There seems to be a wide misunderstanding among investors and their advisers alike about the merits of saving for retirement using a plain old 401K. I hear too many statements like “Tax rates are going up, look at the national debt. Why pay taxes later when you can pay them at today’s rate?” This misconception causes too many people to make bad decisions, such as contributing to a Roth account preferentially in their peak earning years or worse, not maxing out a 401K in order to invest in a taxable account or cash value life insurance. Investing in a 401K is like getting a match from Uncle Sam. There are three ways that a 401K decreases your tax bill.
1) Up-Front Tax Deduction
The most significant way that a 401K saves you taxes is the upfront tax deduction you get in the year you make the contribution. For example, if my marginal tax rate were 33%, and I contributed $10K, I would save $3300 on my taxes that year. Critics of the 401K argue that you’re just delaying the taxes. Even if that were true (it usually isn’t as we’ll see shortly), that delay is still valuable. There is a concept called “the time value of money” which basically says that money now is worth more than money later. This is especially true when you consider how our financial lives work. When did you really need some extra cash? In your 20s, when you had big tuition bills and needed a car. In your 30s, when you needed money for a downpayment, some furniture, student loans, and a bigger car. Perhaps even in your 40s, when the kids start into college. The fact is that a relatively small amount of money early in life can often be far more valuable than more money later in life. Plus, if the US Government collapses, at least you enjoyed your tax break before it did!
2) Tax-Protected Growth
In a taxable account, the dividends and capital gains distributions that your investments kick out each year are taxed. When you sell an investment with gains you also have to pay taxes. Dividends and capital gains are generally taxed at a rate lower than your marginal tax rate, but the drag on your returns can still be significant. For example, an investment that gains 8% with a yield of 2% taxed at 15% only grows at 7.7%. On a $100K investment that drag totals $26K after 20 years. In a 401K that drag is eliminated, allowing faster accumulation of your nest egg.
3) Tax Rate Arbitrage
When you contribute to a 401K, you save taxes at your marginal rate, for example 33%. This is the rate at which the last dollar you make is taxed. However, when you withdraw money from your 401K, especially if you don’t have a pension or other taxable income and haven’t started taking Social Security, the money will be taxed at a far lower rate. It is taxed at your “effective” tax rate. For example, if you’re retired at 60, married, taking the standard deduction, and have no taxable income, then the first $12,200 you pull out of your 401K comes out tax-free. The next $17,850 is taxed at just 10%. The next $54,650 is taxed at just 15%. So you can actually pull $92,500 out of your 401K that year and you only have to pay $9983 in taxes, for an effective tax rate of less than 11%. Saving taxes at 33% and paying them decades later at 11% is a winning formula. Even if you needed more income, you could pull out over $300,000 more before you’d be paying taxes at a higher rate than the rate at which you saved taxes with your contribution.

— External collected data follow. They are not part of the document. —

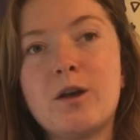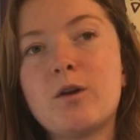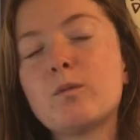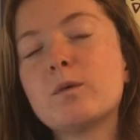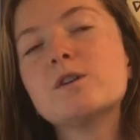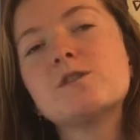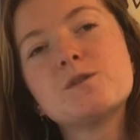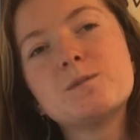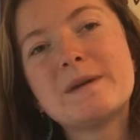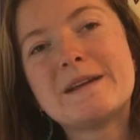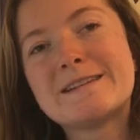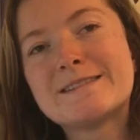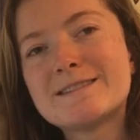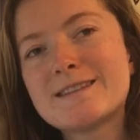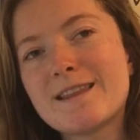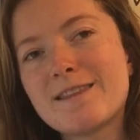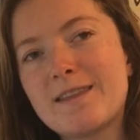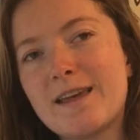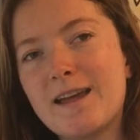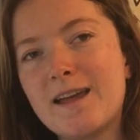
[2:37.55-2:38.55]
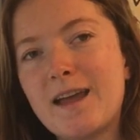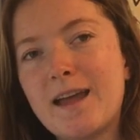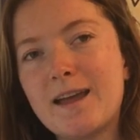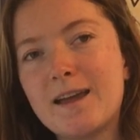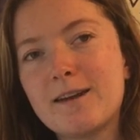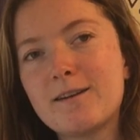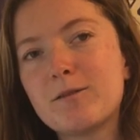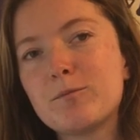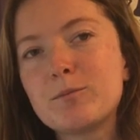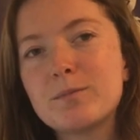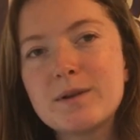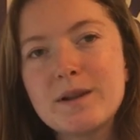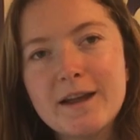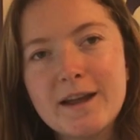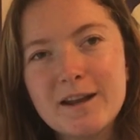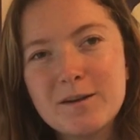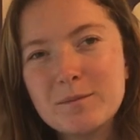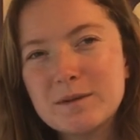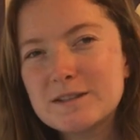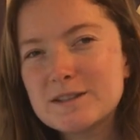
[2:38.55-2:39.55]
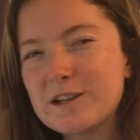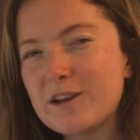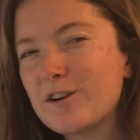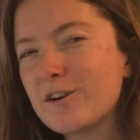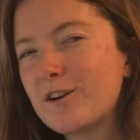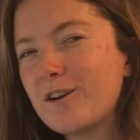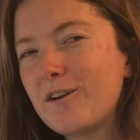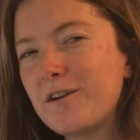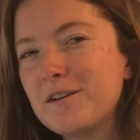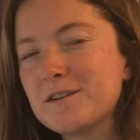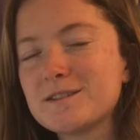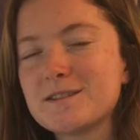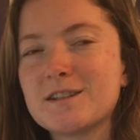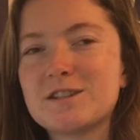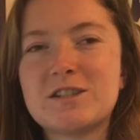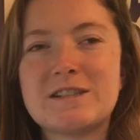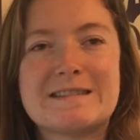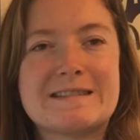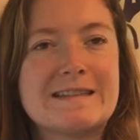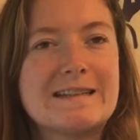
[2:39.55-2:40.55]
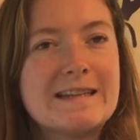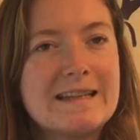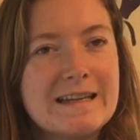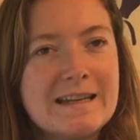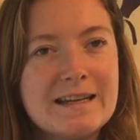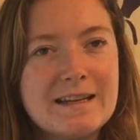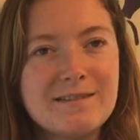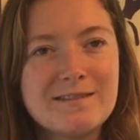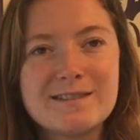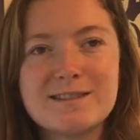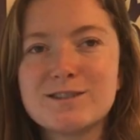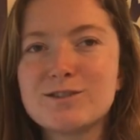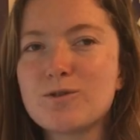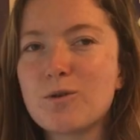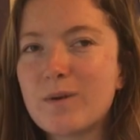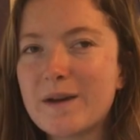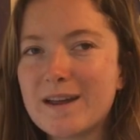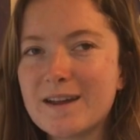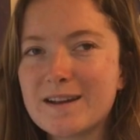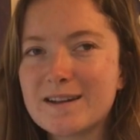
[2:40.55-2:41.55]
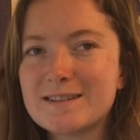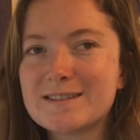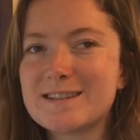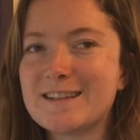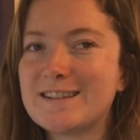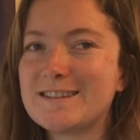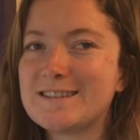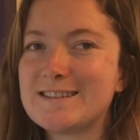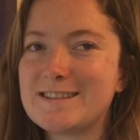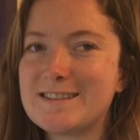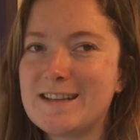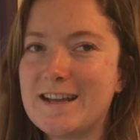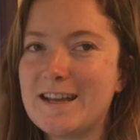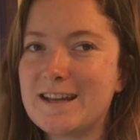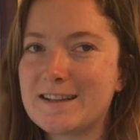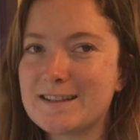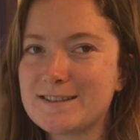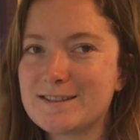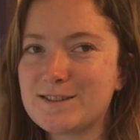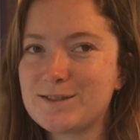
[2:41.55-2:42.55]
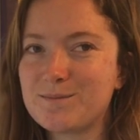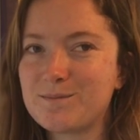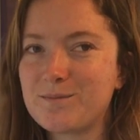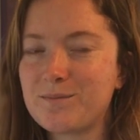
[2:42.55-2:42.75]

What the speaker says: which means that they ate plant material such as leaves, twigs, and sticks.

The bottom line? If you’re in your peak earning years max out every tax-deferred account available to you, including 401Ks, 403Bs, 457s, HSAs, SEP-IRAs, Solo 401Ks, Profit-sharing plans, defined benefit plans etc. You can still get tax diversification by using a personal and spousal Backdoor Roth IRA rather than the Roth option in your 401K or 403B and perhaps by doing a few Roth conversions in low income years just before or after your retirement date.
What do you think? Are you using a 401K-like account to save for retirement? Why or why not?